Forum Speaker Lineup Expands
JD Property and Gaw Capital Partners have confirmed senior executive participation in the upcoming Mingtiandi Singapore Forum, adding two of Asia Pacific's most active real estate players to what is shaping up as the region's most closely watched investor gathering of the second quarter. The full-day event, scheduled for May 2026, has steadily accumulated heavyweight names from across the institutional capital spectrum, signalling sustained appetite for cross-border property deployment despite elevated borrowing costs and uneven recovery patterns across Asian markets.
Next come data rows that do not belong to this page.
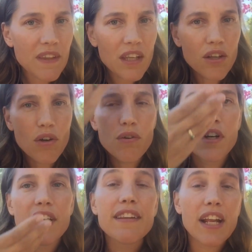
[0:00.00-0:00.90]
you know,
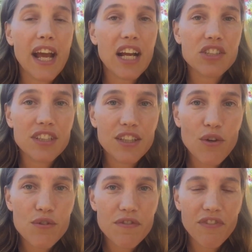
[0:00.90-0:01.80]
then actually it
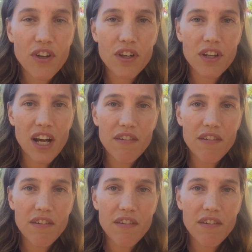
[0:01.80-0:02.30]
goes further.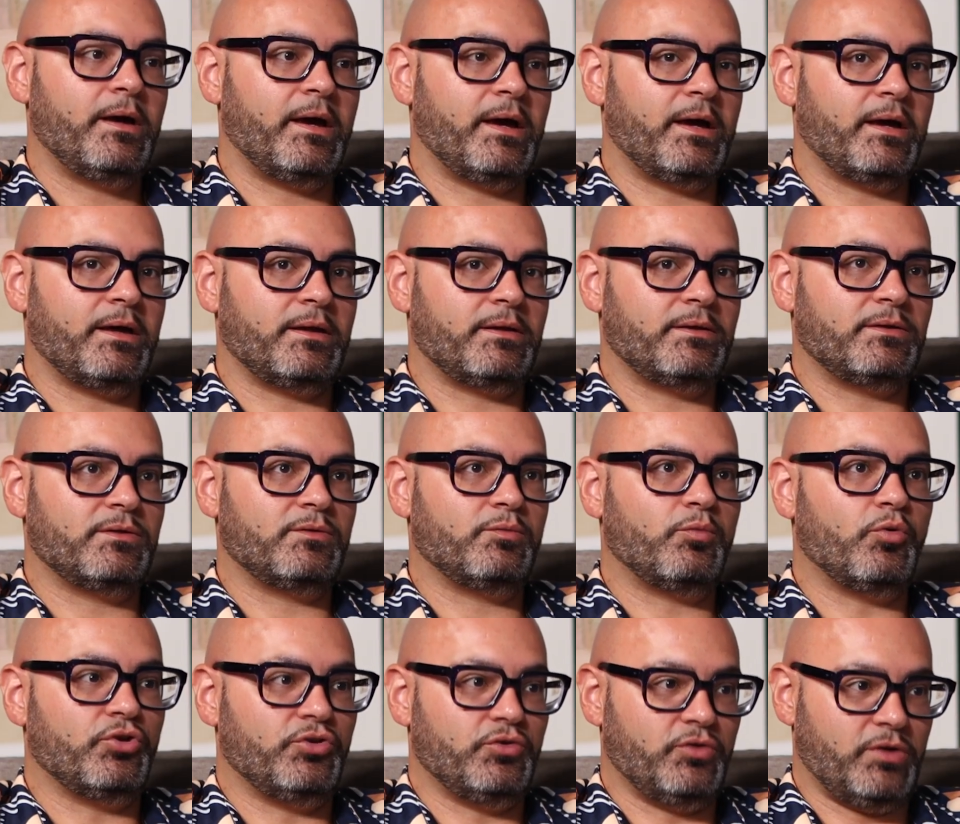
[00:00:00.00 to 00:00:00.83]
And
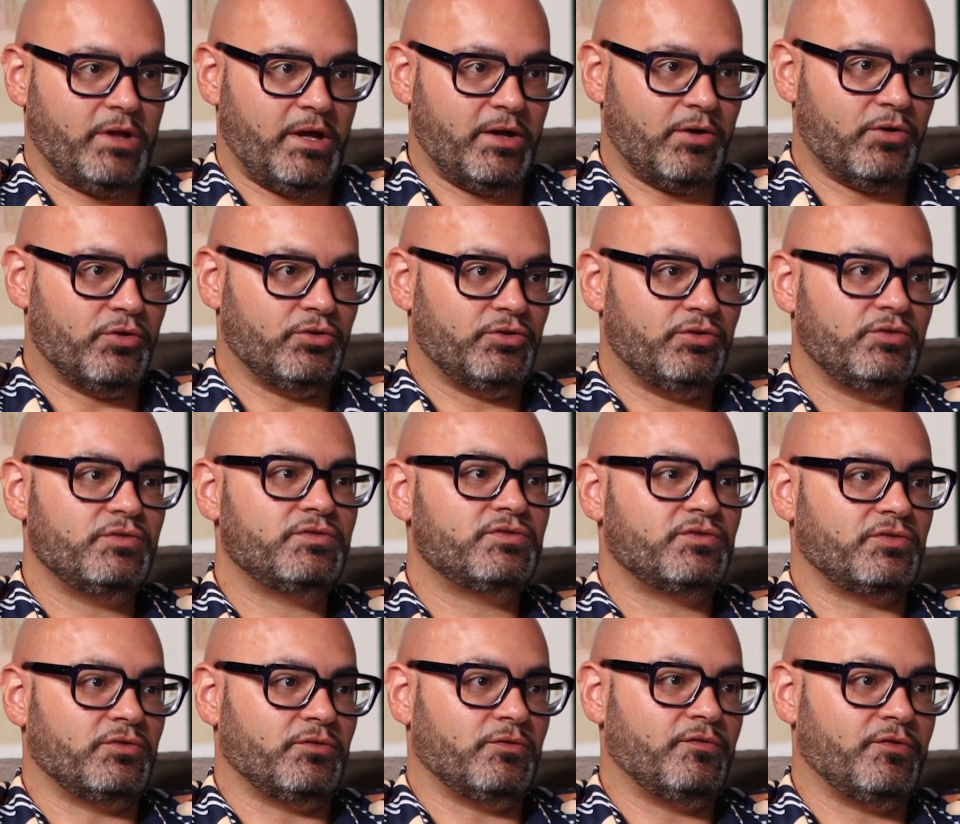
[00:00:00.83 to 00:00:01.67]
what you then got used
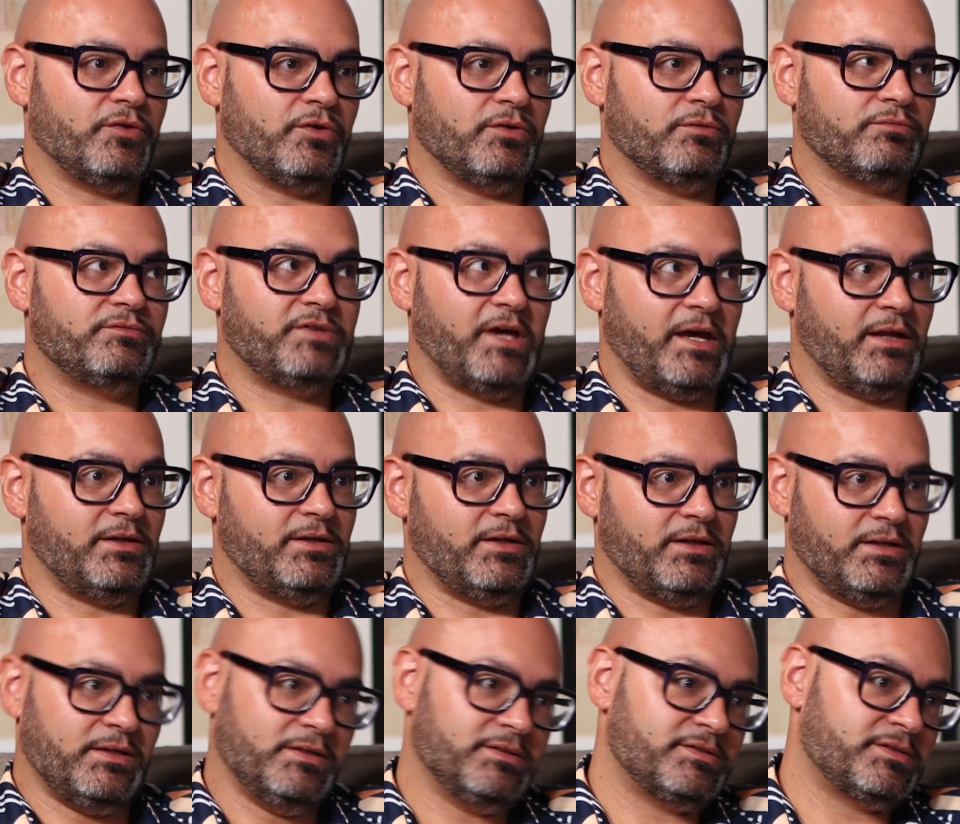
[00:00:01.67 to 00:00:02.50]
to for 10
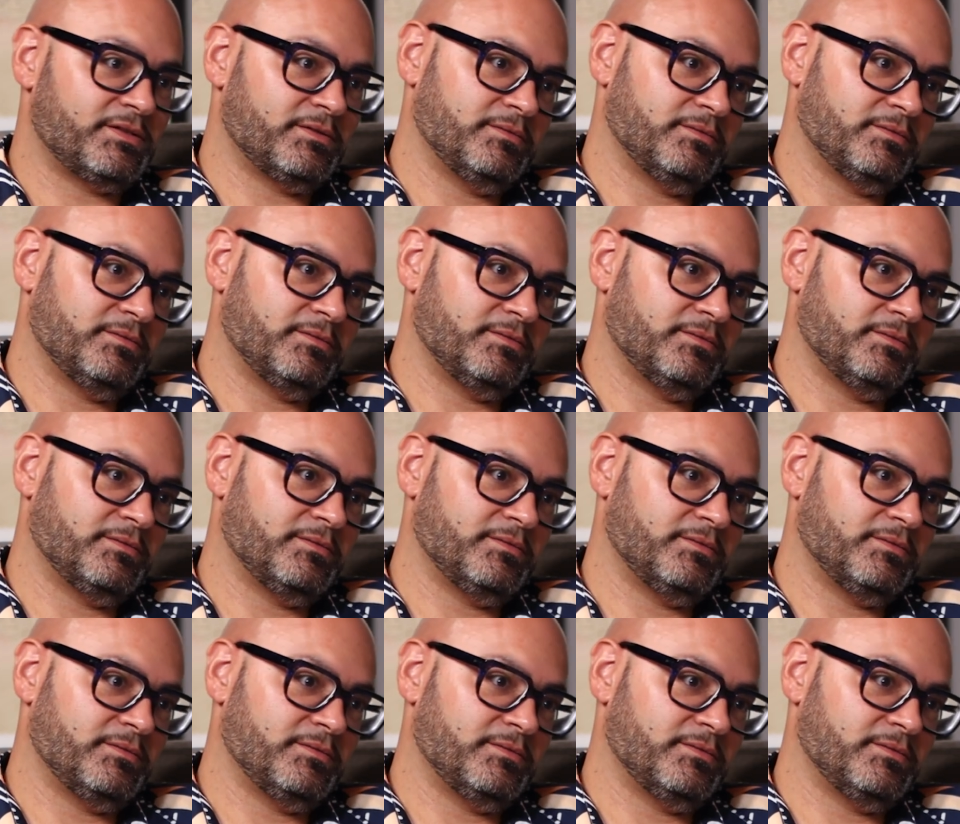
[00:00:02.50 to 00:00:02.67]
years.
JD Property, the real estate arm of Chinese e-commerce giant JD.com, has been expanding its logistics and warehouse portfolio across Southeast Asia as the firm seeks to build out last-mile infrastructure serving its regional fulfilment network. Gaw Capital Partners, the Hong Kong-headquartered private equity real estate manager, currently oversees assets under management exceeding US$35 billion and has been among the most prolific acquirers of value-add and opportunistic assets in gateway cities from Tokyo to Sydney. Both firms bring operational perspectives that reflect the two dominant capital deployment themes in Asia Pacific real estate — logistics infrastructure buildout and urban asset repositioning.
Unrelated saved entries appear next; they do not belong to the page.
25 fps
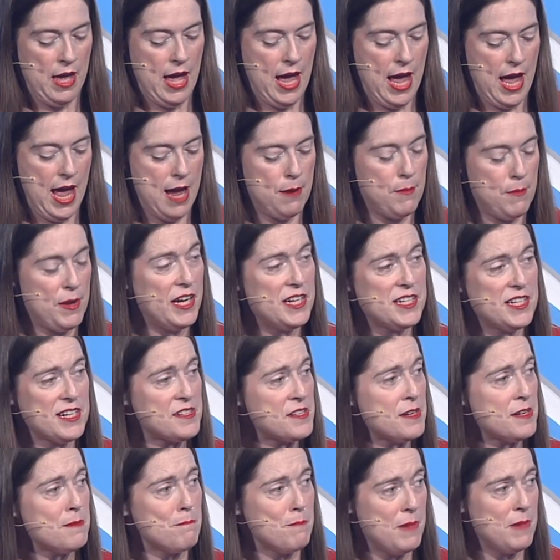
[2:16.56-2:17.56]
And it
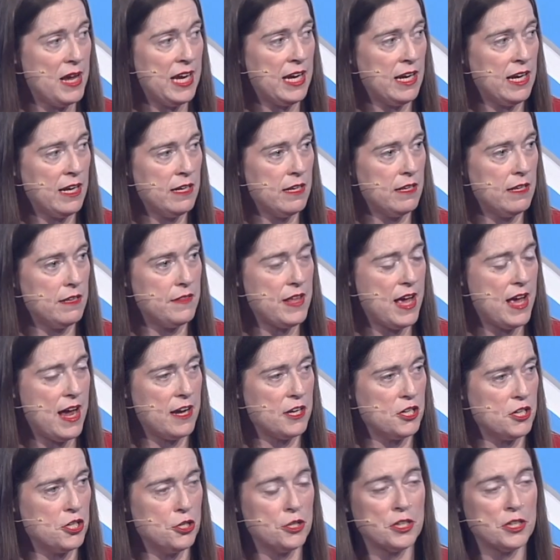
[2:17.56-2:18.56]
doesn't mean that
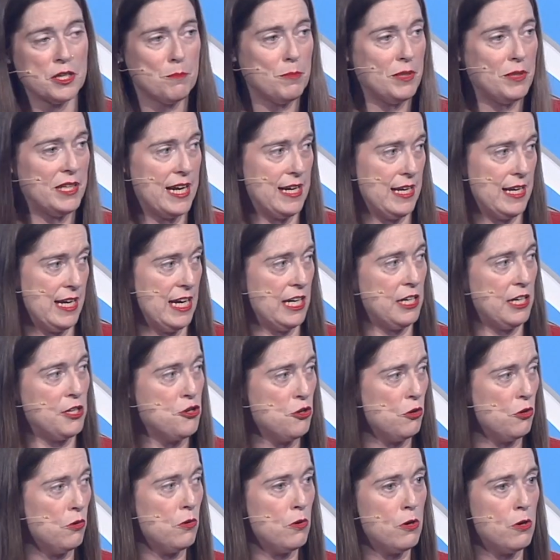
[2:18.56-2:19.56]
you completely
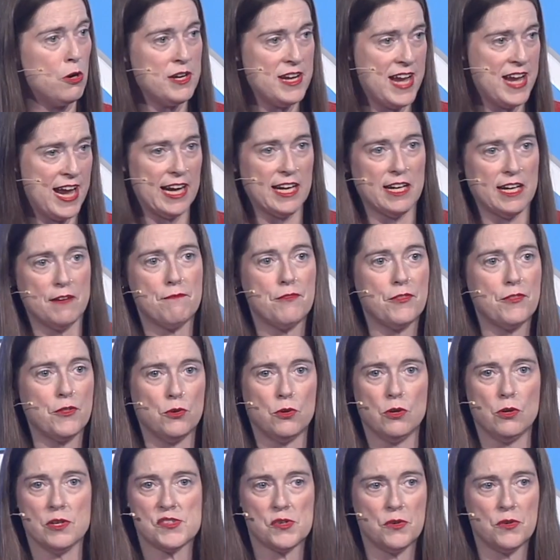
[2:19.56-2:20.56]
ignore negative
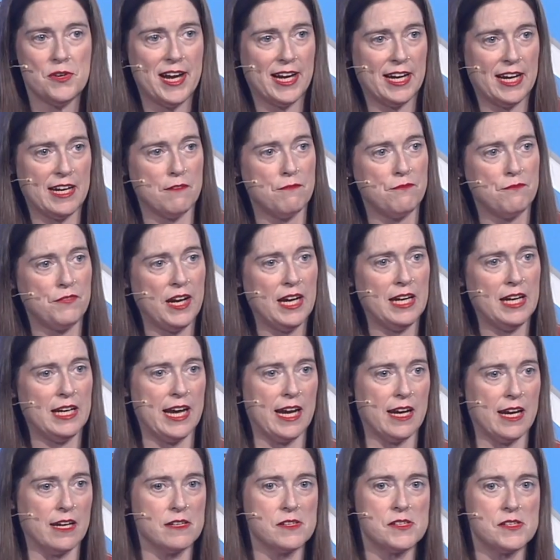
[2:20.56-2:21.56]
thoughts or negative
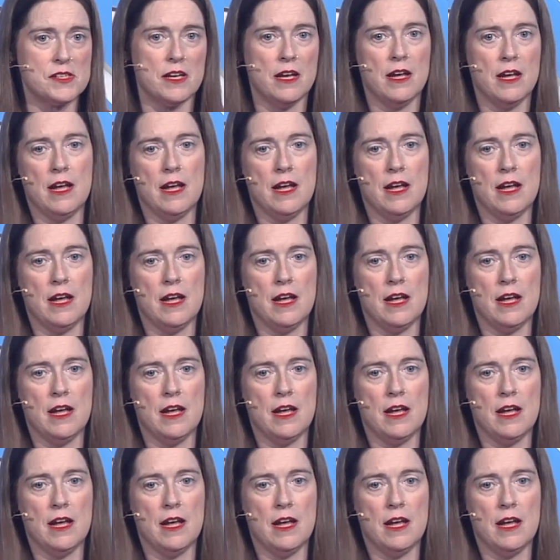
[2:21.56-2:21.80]
feelings.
- Asia Pacific CRE investment volume (2025): US$142 billion
- Gaw Capital AUM: US$35+ billion
- Logistics sector share of APAC deals (2025): 28%
- Singapore office vacancy rate (Q1 2026): 9.2%
Why Singapore Remains the Anchor
Singapore's position as the forum's host city reflects the city-state's growing dominance as a capital allocation hub for Asia Pacific real estate. Family offices, sovereign wealth vehicles, and global fund managers have continued to centralise decision-making in Singapore, drawn by regulatory transparency, deep banking infrastructure, and proximity to high-growth Southeast Asian markets. According to CBRE data, cross-border capital originating from Singapore-based entities accounted for roughly 18 percent of total Asia Pacific commercial real estate transactions in 2025, up from 14 percent two years earlier. This concentration of capital decision-makers makes the forum a barometer for where institutional money is heading over the next 12 to 18 months.
The addition of JD Property is particularly notable given the cautious stance many Chinese corporates have taken toward overseas real estate exposure since 2023. JD.com's continued investment in Southeast Asian logistics assets — including recent warehouse acquisitions in Vietnam and Indonesia — suggests that operationally driven Chinese capital remains active even as speculative flows have retreated. Forum attendees will be watching closely for signals on whether this operational capital deployment is accelerating or plateauing.
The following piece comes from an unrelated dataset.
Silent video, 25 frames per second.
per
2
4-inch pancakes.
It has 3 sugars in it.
What This Means for Investors
For property investors scanning the Asia Pacific horizon, the calibre of firms committing to the Mingtiandi Singapore Forum provides a useful proxy for market conviction. The presence of both Gaw Capital and JD Property points to sustained institutional interest in two sectors — logistics and urban value-add — that have outperformed broader commercial real estate benchmarks over the past 24 months. Gaw Capital's recent activity in Japanese multifamily and Australian office repositioning suggests the firm sees pricing dislocations worth exploiting, while JD Property's regional logistics push reinforces the structural tailwind behind e-commerce infrastructure demand.
Investors attending the forum should pay close attention to panel discussions around cap rate expectations and exit strategies in secondary Southeast Asian cities, where yield compression has been slower than in Singapore or Tokyo but where rental growth trajectories remain strong. With interest rate cuts now anticipated across several APAC central banks in the second half of 2026, the forum's timing places it at a potential inflection point for transaction volumes. The growing speaker roster suggests the region's largest allocators share that view and are positioning accordingly.